Beef Recipes

From Chef Robert's Kitchen

Because of the high quality of our Meats, they will cook faster than the foods purchased in grocery stores so make sure you keep an eye on them so they don't overcook !!

Grilling Tips
on the perfect steak, tender corn on the cob and those frustrating kabobs

Garlic Rosemary Rib Eye Steaks

4 Ribeye Steaks, 5-oz ea
1 1/2 tsp dried rosemary leaves, crushed
2 cloves garlic, crushed
1/4 tsp salt
1/4 tsp pepper

Combine seasoning and rub evenly into both sides of the steaks.

Place steaks on grill over medium, ash-covered coals or set gas grill to low-medium heat setting. Grill, uncovered, 15 to 18 minutes for medium-rare to medium doneness, turning occasionally.



Traditional Chateaubriand
4 (5oz) Filet Mignons, thawed
1/2 cup plus 2 tablespoons butter
1/2 cup watercress
2 tablespoons minced parsley
1 tablespoon lemon juice
salt and pepper

Melt 2 tablespoons of butter and coat over the surface of the meat. Season with black pepper. Preheat grill.
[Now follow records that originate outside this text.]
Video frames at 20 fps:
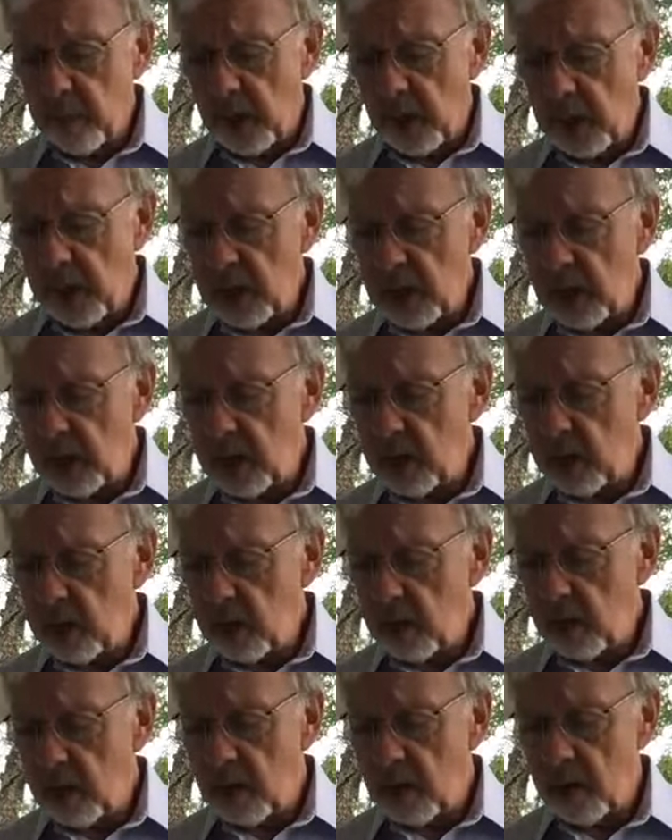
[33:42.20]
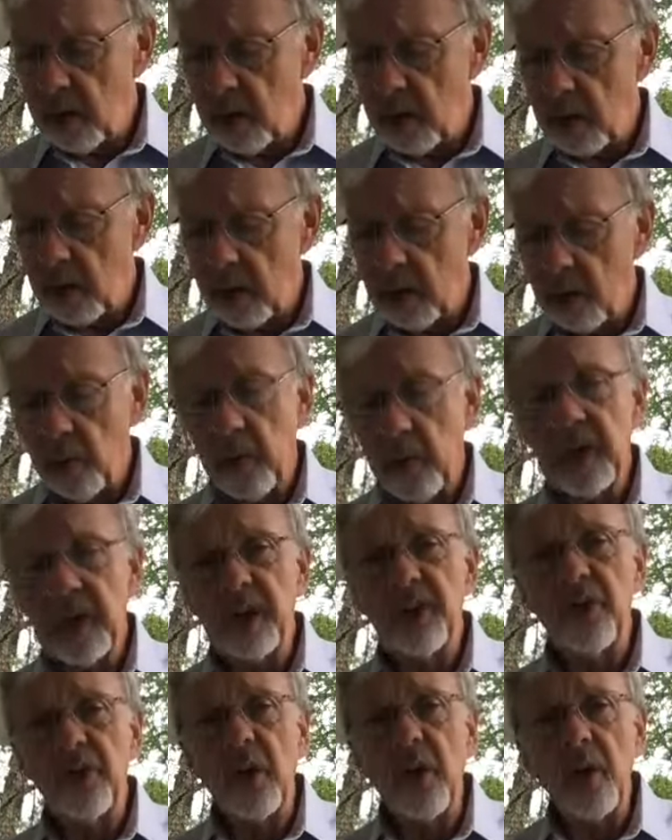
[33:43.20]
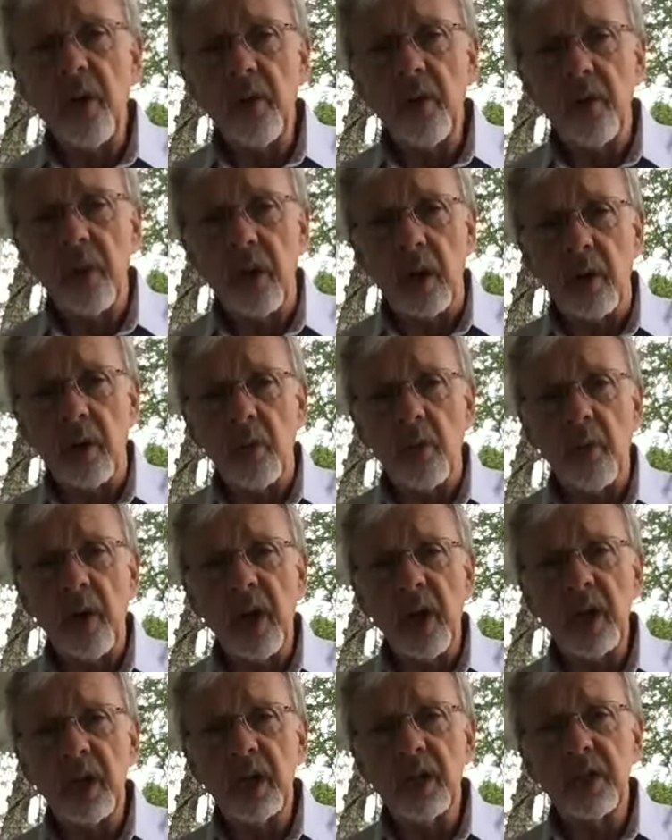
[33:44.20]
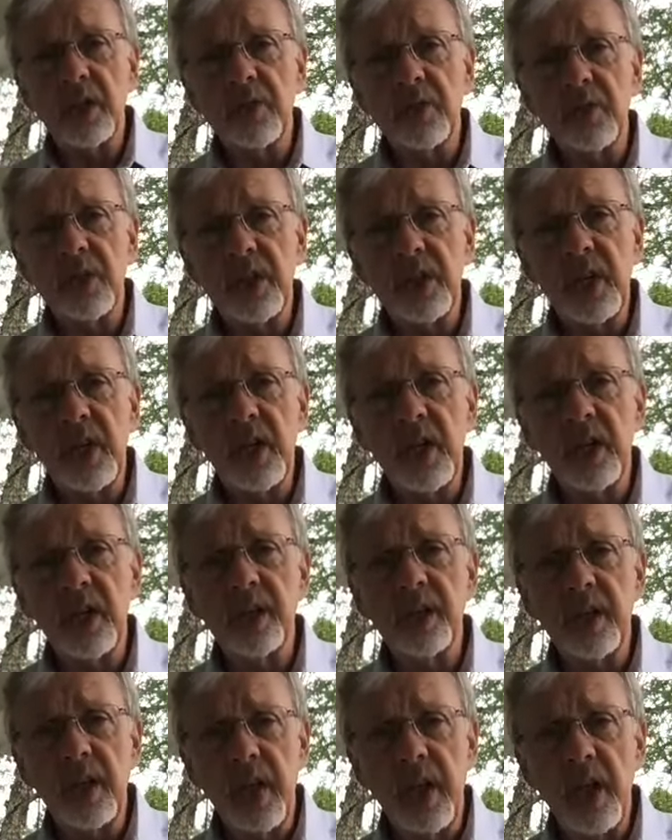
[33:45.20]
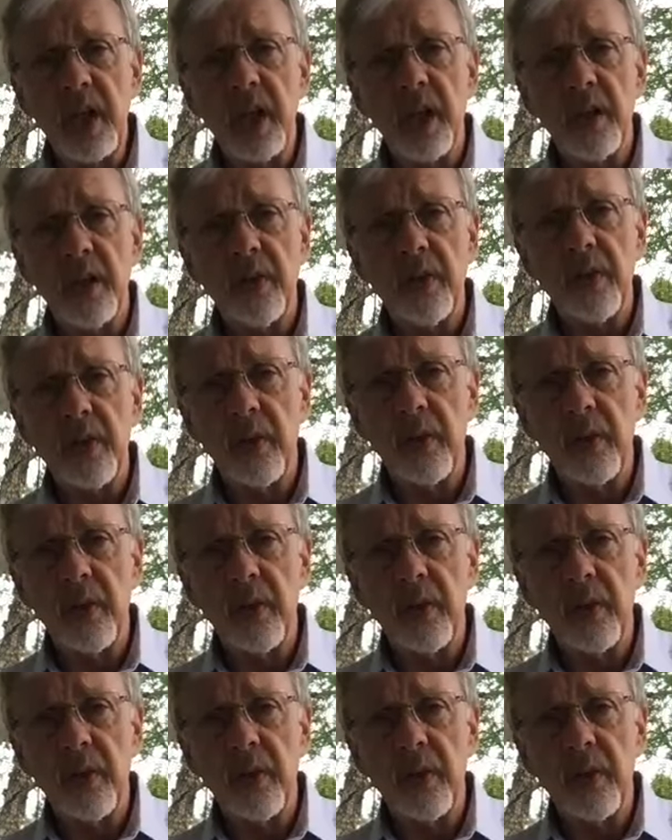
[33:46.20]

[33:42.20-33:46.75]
And we deserved it. The wages of sin is death.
Meanwhile melt remaining 1/2 cup of butter in a sauce pan. Add parsley, lemon juice and season with salt and pepper. Pour into a small container and refrigerate.

Place tenderloins on hot grill and sear on each side for about 4 minutes. Reduce heat and continue grilling until it reaches the desired doneness. Remove from grill and serve garnished with watercress and butter mixture.
Traditionally served with Béarnaise Sauce and a side dish of Chateau Potatoes



Chianti Filets
2 (5oz) Filet Mignons
100% Virgin Tuscan Olive oil
Salt and Black Pepper
1/2 cup chianti wine (can substitute any dry red wine)
1 to 2 tablespoons butter

Thaw steaks and coat lightly with olive oil. Season both sides with a little salt and pepper (press in with your hands). Heat heavy grill on medium-high with 2 tablespoons olive oil. Sear the steaks on each side for about 4 minutes per side (for med-rare) or to desired Doneness. Remove from the pan, cover loosely with aluminum foil and let rest 5-10 minutes before serving.

Add the wine to the pan and bring to a boil, scraping the bottom of the pan and stirring frequently. Let the liquid boil until reduced to approximately 1/3 cup. Remove pan from heat. Add the butter and mix it in by swirling the pan. Pour the sauce over the steaks just before serving.




Peppercorn Steaks

4 tsp. Fresh cracked black peppercorns
2 Tbsp. bottled Greenpeppercorns
Heavy cream
Dry white wine or cognac
2 14oz Porterhouse Steaks

Preparation:

Marinate steak to your preference or rub with olive oil and press in a small amount of salt and cracked black pepper. Allow to sit for 1 or more hours in the refrigerator. Heat a heavy skillet to high temperature. Sear steak quickly (20 sec. or so) on both sides to seal in juices. Remove from pan and place on grill.
While steak is cooking on the grill, lower heat under frying pan to medium/medium-low, add 1/4 to 1/3 cup wine to frying pan. (If there is little or no drippings from the steak add a little butter to the hot pan and brown but do not burn it). Add cracked black pepper, green peppercorns and 1/4 to 1/3 cup heavy cream to pan. Cook over medium heat, stirring constantly until the liquid is reduced by half. By this time the steak should be done. Place steak on serving dish and pour pepper sauce over the steaks.



Lemon Herbed Steak

2 New York Strip Steaks
2 large cloves garlic, crushed
2 tsp freshly grated lemon peel
1 tsp dried thyme leaves
1/4 tsp pepper

Combine se.asoning ingredients. Using about 1 rounded teaspoon of the seasoning mixture per side, press evenly into both sides of steaks.

Place steaks on grill over medium, ash-covered coals or set gas grill to low-medium heat setting. Grill, uncovered, 15 to 18 minutes for medium-rare to medium doneness, turning occasionally.